- As per the latest regulations in Italy, the government has decided to bolster its monitoring of the cryptocurrency market. In particular, by enacting fresh policies to combat financial crimes like market manipulation.
- harsh penalties for manipulating markets and Italy’s new cryptocurrency regulations
- Italy is getting ready to step up market monitoring as part of its compliance with the EU’s Markets in Crypto-Assets (MiCA) regulations, as was to be expected.
- Italy will step up its oversight of digital asset markets in order to fight and penalize insider trading and market manipulation techniques, as per the new legislation.
- Sanctions under the order might range from 5,000 to 5 million euros (5,400 to 5.4 million dollars), depending on the severity and scope of the regulatory infractions.
- The European Union’s MiCA regulatory framework, which was approved for the first time in 2022, is forcing blockchain enterprises to make tough decisions.
- Decentralized finance protocols (DeFi) must choose between adhering to the framework’s identity verification (KYC) and anti-money laundering (ML) laws and fully decentralizing their networks in the interim.
- Fully decentralized networks are not required to submit reports to MiCA. These protocols run the danger of falling short of what MiCA considers to be a suitably decentralized network.
- This is because decentralized communities are moderated by the employment of foundations and other middlemen.
- This suggests that these DeFi protocols need to be fully decentralized or acknowledge the need for users to provide verification data, which is a challenging idea for a lot of network users.
Alterations to exchanges’ business models
- The exchange that is centralized Recently, Binance notified its European clients that it was moving to a scheme that would classify stablecoins as either permitted or unlawful.
- Users are progressively acclimating to the new system, and the model is per the MiCA framework.
- The CEO of the exchange, Richard Teng, has also noted that Binance is not withdrawing these stablecoins from the market.

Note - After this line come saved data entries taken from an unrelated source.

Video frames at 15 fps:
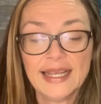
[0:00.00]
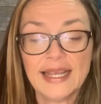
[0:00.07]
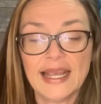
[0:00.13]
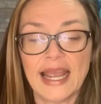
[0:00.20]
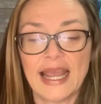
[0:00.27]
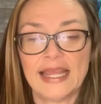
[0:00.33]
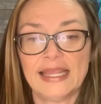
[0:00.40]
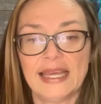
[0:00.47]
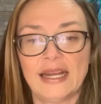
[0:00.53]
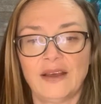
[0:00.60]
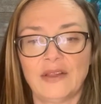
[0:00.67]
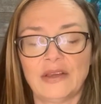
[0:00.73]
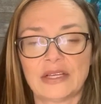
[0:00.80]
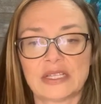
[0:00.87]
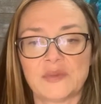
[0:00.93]
and then
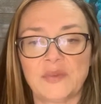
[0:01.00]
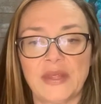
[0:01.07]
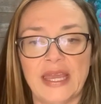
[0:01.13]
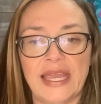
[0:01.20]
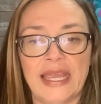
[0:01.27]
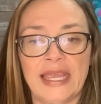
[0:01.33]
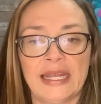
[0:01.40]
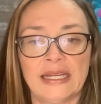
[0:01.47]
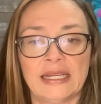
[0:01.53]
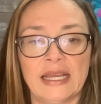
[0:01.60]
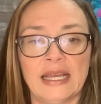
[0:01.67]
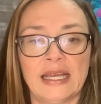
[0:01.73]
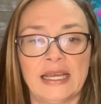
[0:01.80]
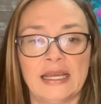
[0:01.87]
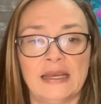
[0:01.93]
I'll explain
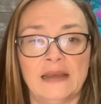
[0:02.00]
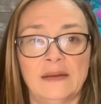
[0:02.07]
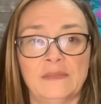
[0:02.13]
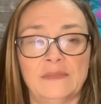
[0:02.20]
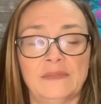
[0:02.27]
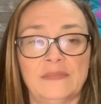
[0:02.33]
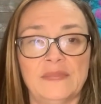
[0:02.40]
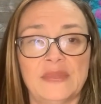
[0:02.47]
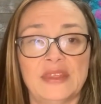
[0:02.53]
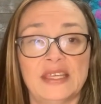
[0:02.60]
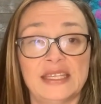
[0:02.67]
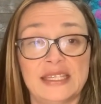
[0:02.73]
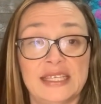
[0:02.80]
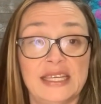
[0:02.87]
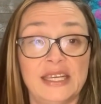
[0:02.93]

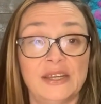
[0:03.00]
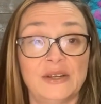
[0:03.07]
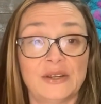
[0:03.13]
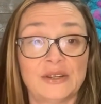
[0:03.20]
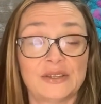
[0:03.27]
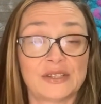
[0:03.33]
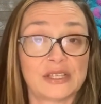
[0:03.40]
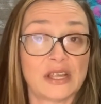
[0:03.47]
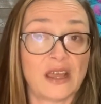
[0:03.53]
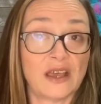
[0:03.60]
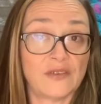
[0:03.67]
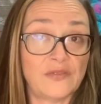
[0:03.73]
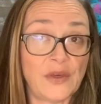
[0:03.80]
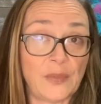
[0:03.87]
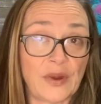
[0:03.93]
the tiers
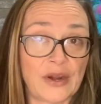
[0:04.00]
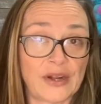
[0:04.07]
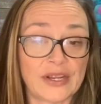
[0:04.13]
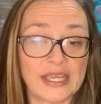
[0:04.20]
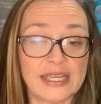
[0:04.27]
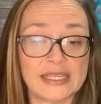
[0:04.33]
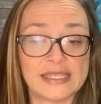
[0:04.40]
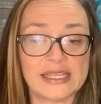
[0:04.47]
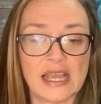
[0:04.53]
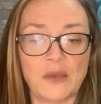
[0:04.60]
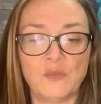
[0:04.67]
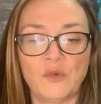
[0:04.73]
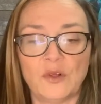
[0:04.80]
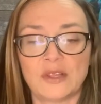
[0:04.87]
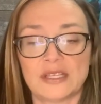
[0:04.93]
of the parties,
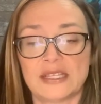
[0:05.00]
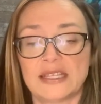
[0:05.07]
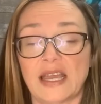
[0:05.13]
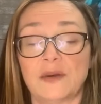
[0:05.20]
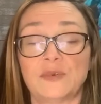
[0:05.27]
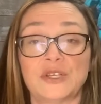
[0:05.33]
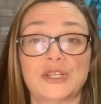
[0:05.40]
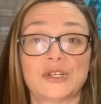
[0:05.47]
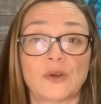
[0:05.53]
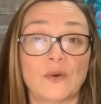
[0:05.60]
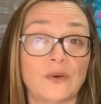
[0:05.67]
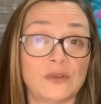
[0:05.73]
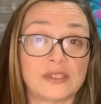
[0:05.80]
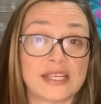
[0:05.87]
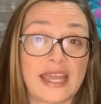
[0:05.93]
and we'll establish a
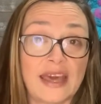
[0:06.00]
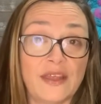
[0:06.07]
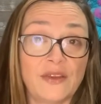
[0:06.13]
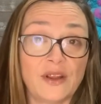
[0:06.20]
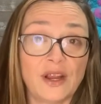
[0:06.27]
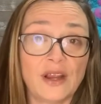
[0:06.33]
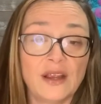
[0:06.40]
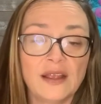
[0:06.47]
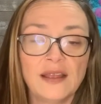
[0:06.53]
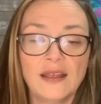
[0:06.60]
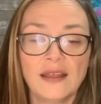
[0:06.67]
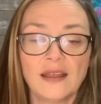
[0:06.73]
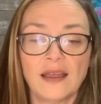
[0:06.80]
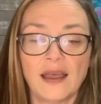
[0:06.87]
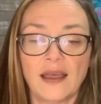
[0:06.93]
goal together.
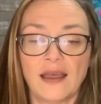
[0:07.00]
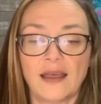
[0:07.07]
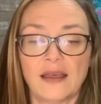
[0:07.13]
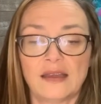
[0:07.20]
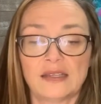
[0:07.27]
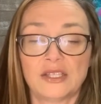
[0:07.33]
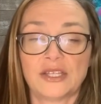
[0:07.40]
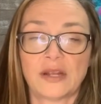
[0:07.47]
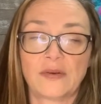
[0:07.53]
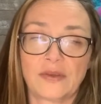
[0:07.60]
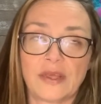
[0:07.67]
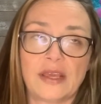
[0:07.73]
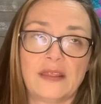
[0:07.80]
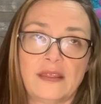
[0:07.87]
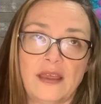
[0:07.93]

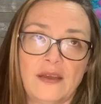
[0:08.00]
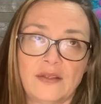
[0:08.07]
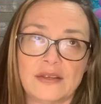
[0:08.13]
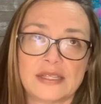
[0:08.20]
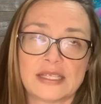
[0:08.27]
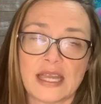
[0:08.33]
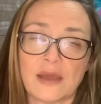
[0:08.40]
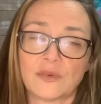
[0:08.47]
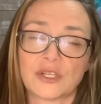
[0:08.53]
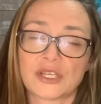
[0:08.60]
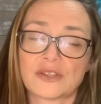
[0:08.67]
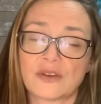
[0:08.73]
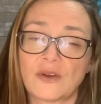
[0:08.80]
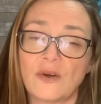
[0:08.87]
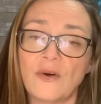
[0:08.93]
Generally, they'll establish
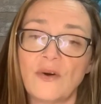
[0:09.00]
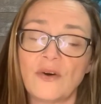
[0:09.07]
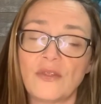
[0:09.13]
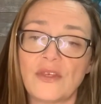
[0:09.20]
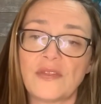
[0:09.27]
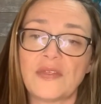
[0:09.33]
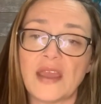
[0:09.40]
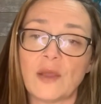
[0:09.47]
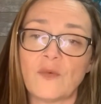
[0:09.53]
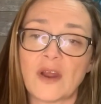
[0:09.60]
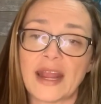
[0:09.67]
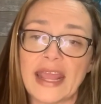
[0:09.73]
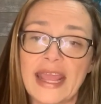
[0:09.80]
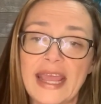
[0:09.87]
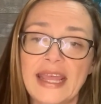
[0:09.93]
the goal that they
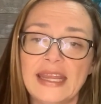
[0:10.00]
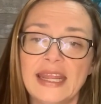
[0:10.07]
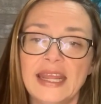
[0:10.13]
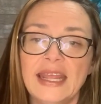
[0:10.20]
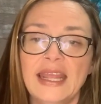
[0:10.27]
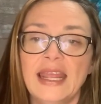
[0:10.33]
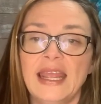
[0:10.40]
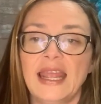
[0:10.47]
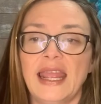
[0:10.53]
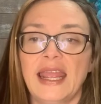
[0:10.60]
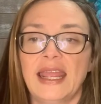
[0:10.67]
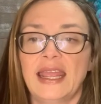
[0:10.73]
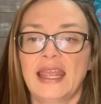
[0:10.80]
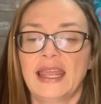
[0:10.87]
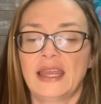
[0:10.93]
want to hit,
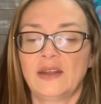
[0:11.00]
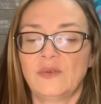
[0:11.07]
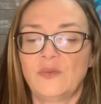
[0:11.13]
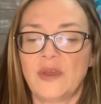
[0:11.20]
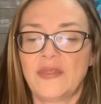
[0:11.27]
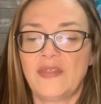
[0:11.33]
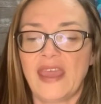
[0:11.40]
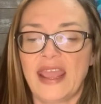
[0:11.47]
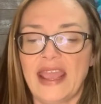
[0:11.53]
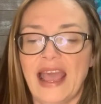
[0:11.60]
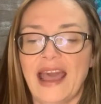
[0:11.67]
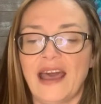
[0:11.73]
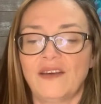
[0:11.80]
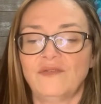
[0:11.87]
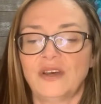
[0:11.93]
and when they
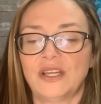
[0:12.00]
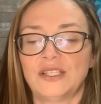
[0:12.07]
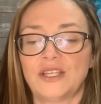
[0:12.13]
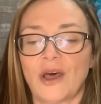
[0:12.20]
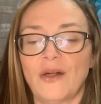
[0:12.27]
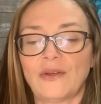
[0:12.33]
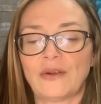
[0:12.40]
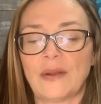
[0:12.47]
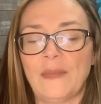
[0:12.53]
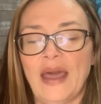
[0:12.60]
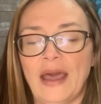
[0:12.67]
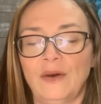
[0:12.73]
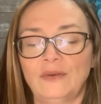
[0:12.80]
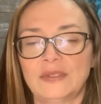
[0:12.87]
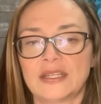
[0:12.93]
have a dollar
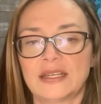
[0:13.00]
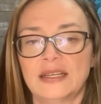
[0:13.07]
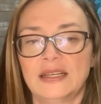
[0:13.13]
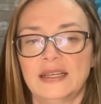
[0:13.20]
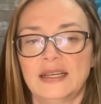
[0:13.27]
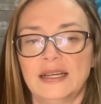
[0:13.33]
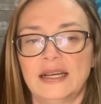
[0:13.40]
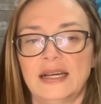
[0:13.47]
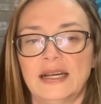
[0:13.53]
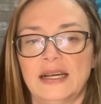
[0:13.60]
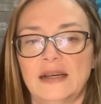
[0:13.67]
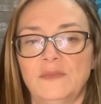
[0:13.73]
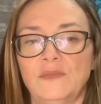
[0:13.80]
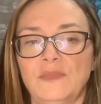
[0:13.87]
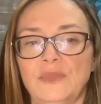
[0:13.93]
amount,
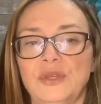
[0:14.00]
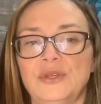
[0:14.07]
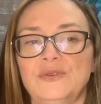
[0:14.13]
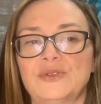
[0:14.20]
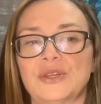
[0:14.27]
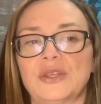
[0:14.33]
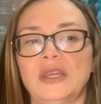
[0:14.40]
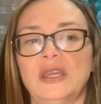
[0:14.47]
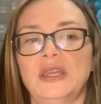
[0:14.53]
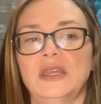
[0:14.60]
usually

But it just restricts the availability of some products to European users.
- The CEO of the massive exchange, Richard Teng, said that Binance is keeping these stablecoins on the spot markets. It does, however, simply restrict their availability for certain items to customers in Europe.
- Similarly, Uphold declared the delisting of six stablecoins and made adjustments to comply with the EU regulatory evaluation.
- Tether (USDT), Frax Protocol (FRAX), Gemini Dollar (GUSD), Dai (DAI), TrueUSD (TUSD), and Pax Dollar (USDP) are a few of them.
- Although there is increasing regulatory pressure in Europe, many analysts think stablecoins have a bright future. Moreover, they contend that they could be able to stop debt problems brought on by the overabundance of fiat currency issuance.
- Stablecoins, according to former US House of Representatives Speaker Paul Ryan, might lessen the negative effects of the US dollar’s high level of debt on the country’s economy.
- The CEO of Circle, the company that issues stablecoins, Jeremy Allaire, has even voiced hope for the technology’s future. Specifically, he said he thinks they will account for 10% of the money supply over the course of the next ten years.
New guidelines for cryptocurrency assets’ security and stability
- A thorough set of technical standards and instructions in compliance with the Markets in Crypto-Assets (MiCA) legislation was recently announced by the European Banking Authority (EBA).
- hence offering a clear manual for electronic money tokens (EMT) and asset-referenced tokens (ART) throughout Europe.
- The bundle covers six important subjects, including asset reserves, stress test procedures, and recovery strategies. As to MiCA, ART tokens are supported by a variety of assets, including real estate, commodities, and a diverse basket of assets.
- In contrast, the EMTs, like stablecoins, keep a constant value since they are tethered to fiat money and may be used for transactions.
- The regulatory body has delineated a sequence of directives for token generators, highlighting the need to possess enough financial means (own money) to mitigate possible hazards.
- Additionally, parameters are set to determine if an issuer poses a greater risk, necessitating an increase in own funds reserves.
- The process and the deadline for issuers to modify their funds to 3% of the average reserve of assets designated as substantial are outlined in the EBA rules.
- Within 25 working days of the implementation plan’s submission, compliance must be attained in no more than six months.